A wind farm in Lichuan city, Hubei Province / Photo by IC

A Bowl of Spaghetti  

But there are other concerns. Wang Yao is concerned about possible defaults on China’s green bonds. As she explained to NewsChina, those bonds labeled as “green” are from sectors supported by the national industrial policy and are subject to higher standards of information disclosure. They are regarded by investors as safer than similarly mature bonds with the same rating that aren’t green. China Chengxin International Credit Rating also confirmed that most green bonds issued in the first nine months of the year enjoyed lower interest rates, an indicator of investors’ lower risk expectations, than comparable non-green ones.  

However, this does not immunize green bonds from default risks. While defaults are entirely normal in any debt market, the problem, Wang said, is that in such a new, niche market, even a single case of default can hit hard the confidence of investors who expect safer returns from green bonds. 

A single scandal involving fake green bonds could have dire consequences. This risk, according to Kelly Yu, cannot be played down as there are no penalties in the existing rules to deter fraudsters.  

All this means that solving the problems in standards and third party verification are crucial issues. The bond market itself is fragmented and thus subject to different standards defined by different regulators. For green bonds, the central banks’ guidance and catalogs have been adopted by the inter-bank market and stock exchanges. Green bonds issued on other markets have to be approved by the National Development and Reform Commission (NDRC). Wang Yao said this will cause confusion and inconvenience for issuers and investors, as the same bond could be recognized as green by one market, but not by another. Third party verification and issuers’ information disclosure are not required by the NDRC standards. Putting the decision at the discretion of government officials has always aroused questions over professionalism and corruption.  
And the old question arises; who watches the watchmen – or rather, who verifies the verifiers? The independence of third party bodies has always been a tricky issue, as seen in the role of world’s leading rating and auditing agencies in the global financial crisis, where many accused them of colluding with the very people they were supposed to audit. With green bonds, there’s the extra issue of auditors’ own lack of expertise in these new products, according to Yu, adding that this is especially true for Chinese verifiers as China’s green bond market has only just taken off.  

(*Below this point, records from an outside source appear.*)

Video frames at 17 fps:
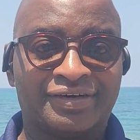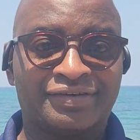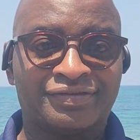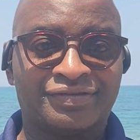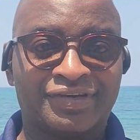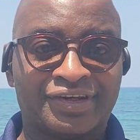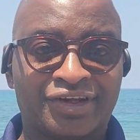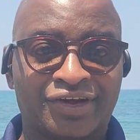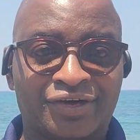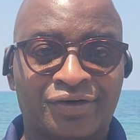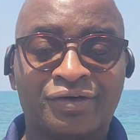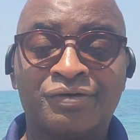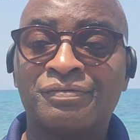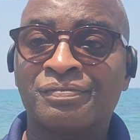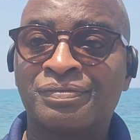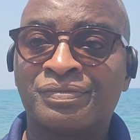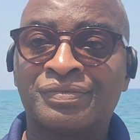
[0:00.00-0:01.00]
video
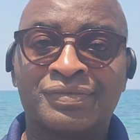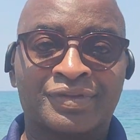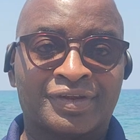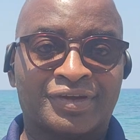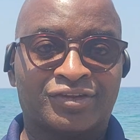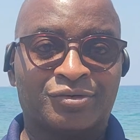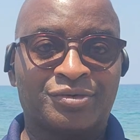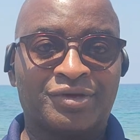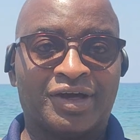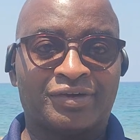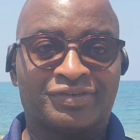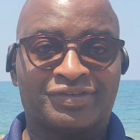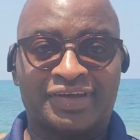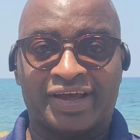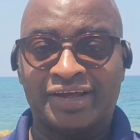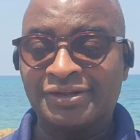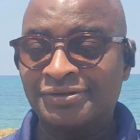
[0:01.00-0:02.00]
to be
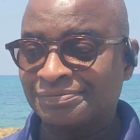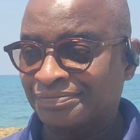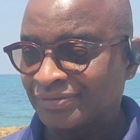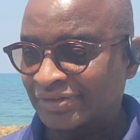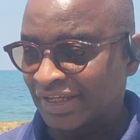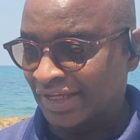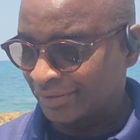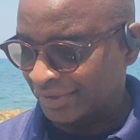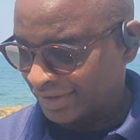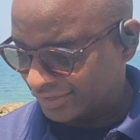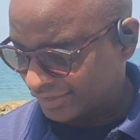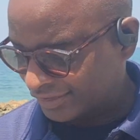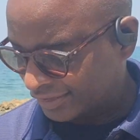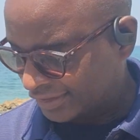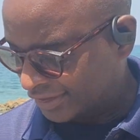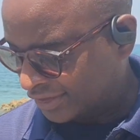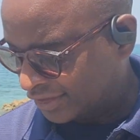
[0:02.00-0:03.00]
outside.
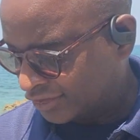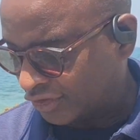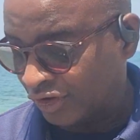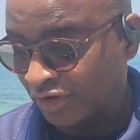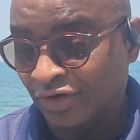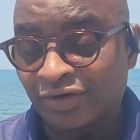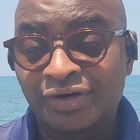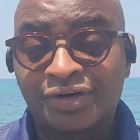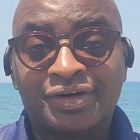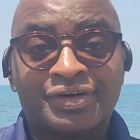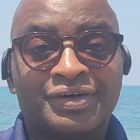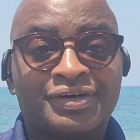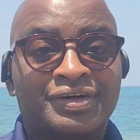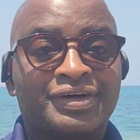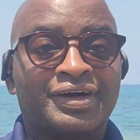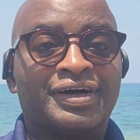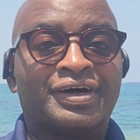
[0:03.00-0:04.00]
Anyways, so
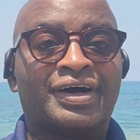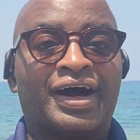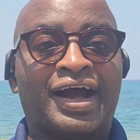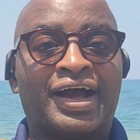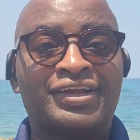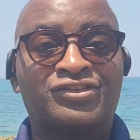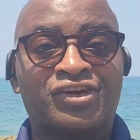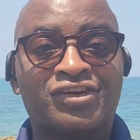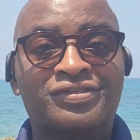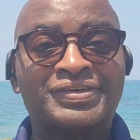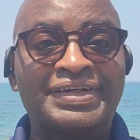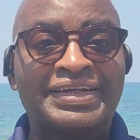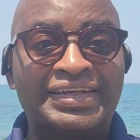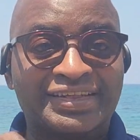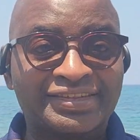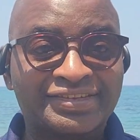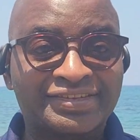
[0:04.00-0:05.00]
I just
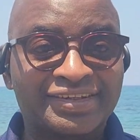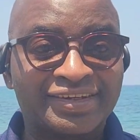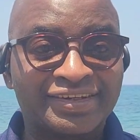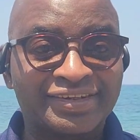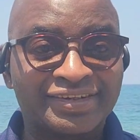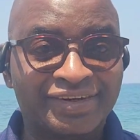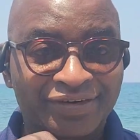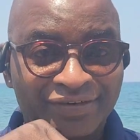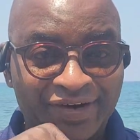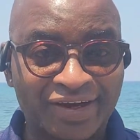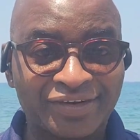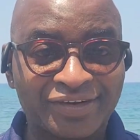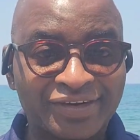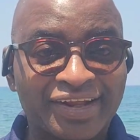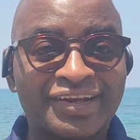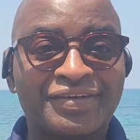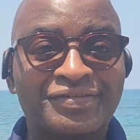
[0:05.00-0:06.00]
released right
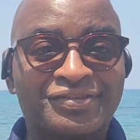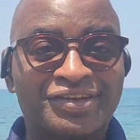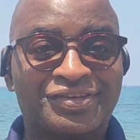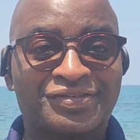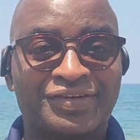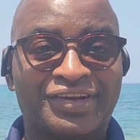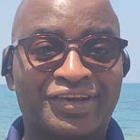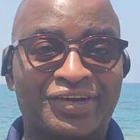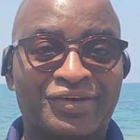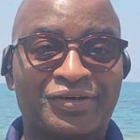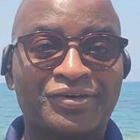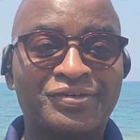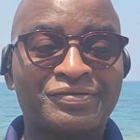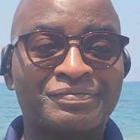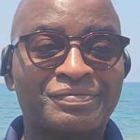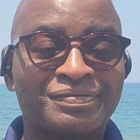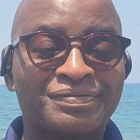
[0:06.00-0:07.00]
underneath this video
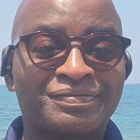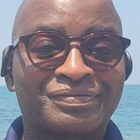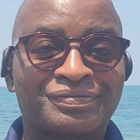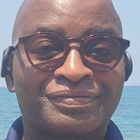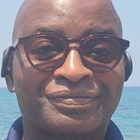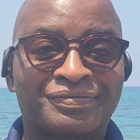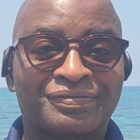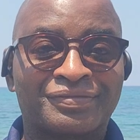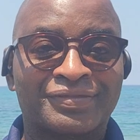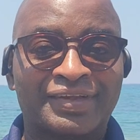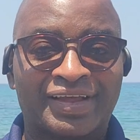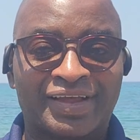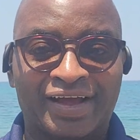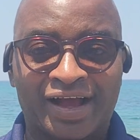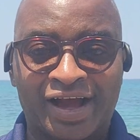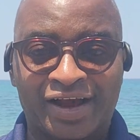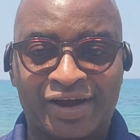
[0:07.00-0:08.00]

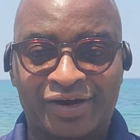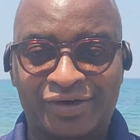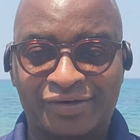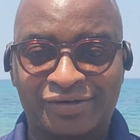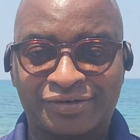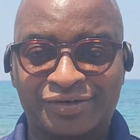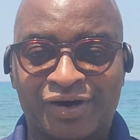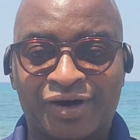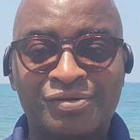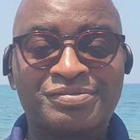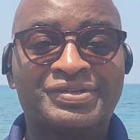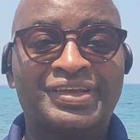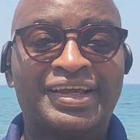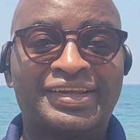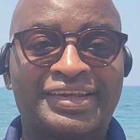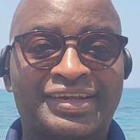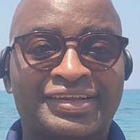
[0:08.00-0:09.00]
our
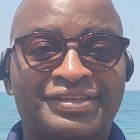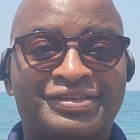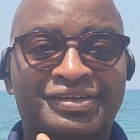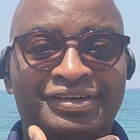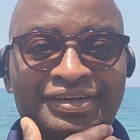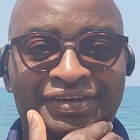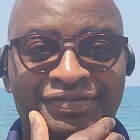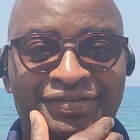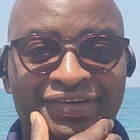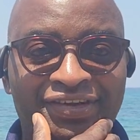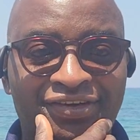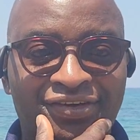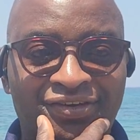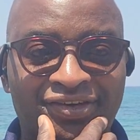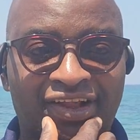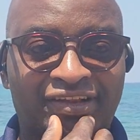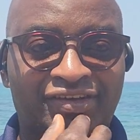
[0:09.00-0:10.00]
updated
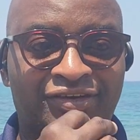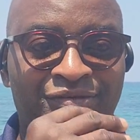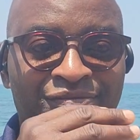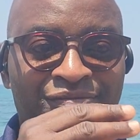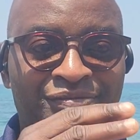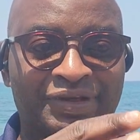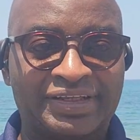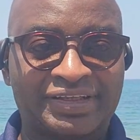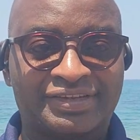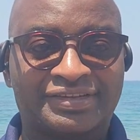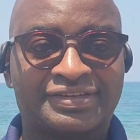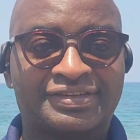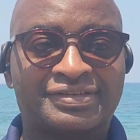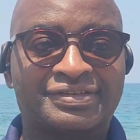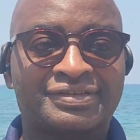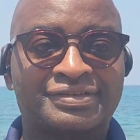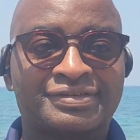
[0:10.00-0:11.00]
video that
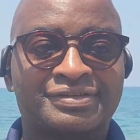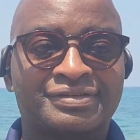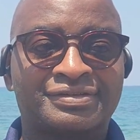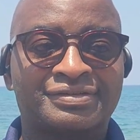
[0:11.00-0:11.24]
completes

For green bond auditors and issuers in China, there is another dilemma. The biggest divergence between China’s and the CBI’s international standards lies in the clean coal sector. Sean Kidney, CEO of the CBI, told NewsChina that international investors are keen on diversifying their portfolios into China assets, but definitely won’t buy any coal-related Chinese bonds, even if they are labeled as green by Chinese standards. Kelly Yu believes that including clean coal in the national catalog of green bonds sends the “wrong signal” to the market that the use of coal is “encouraged.” She stressed that such a message conflicts with China’s commitment on reducing coal consumption.  

Coal provides more than 60 percent of China’s energy. Wang Yao argued that this energy structure means improving efficiency is more important for China at this stage. 
She noted that without considering this reality, the potential of environmental benefits from efforts in this regard will be missed. China hopes to develop its own standards that may even be adopted by other emerging markets with a similar energy structure. “Our debate [with our international colleagues] on this will go on,” she said.  

Most of the issues have been on the task list of China’s green finance designers. As the last nine months have shown, timing success right will depend on using the time well.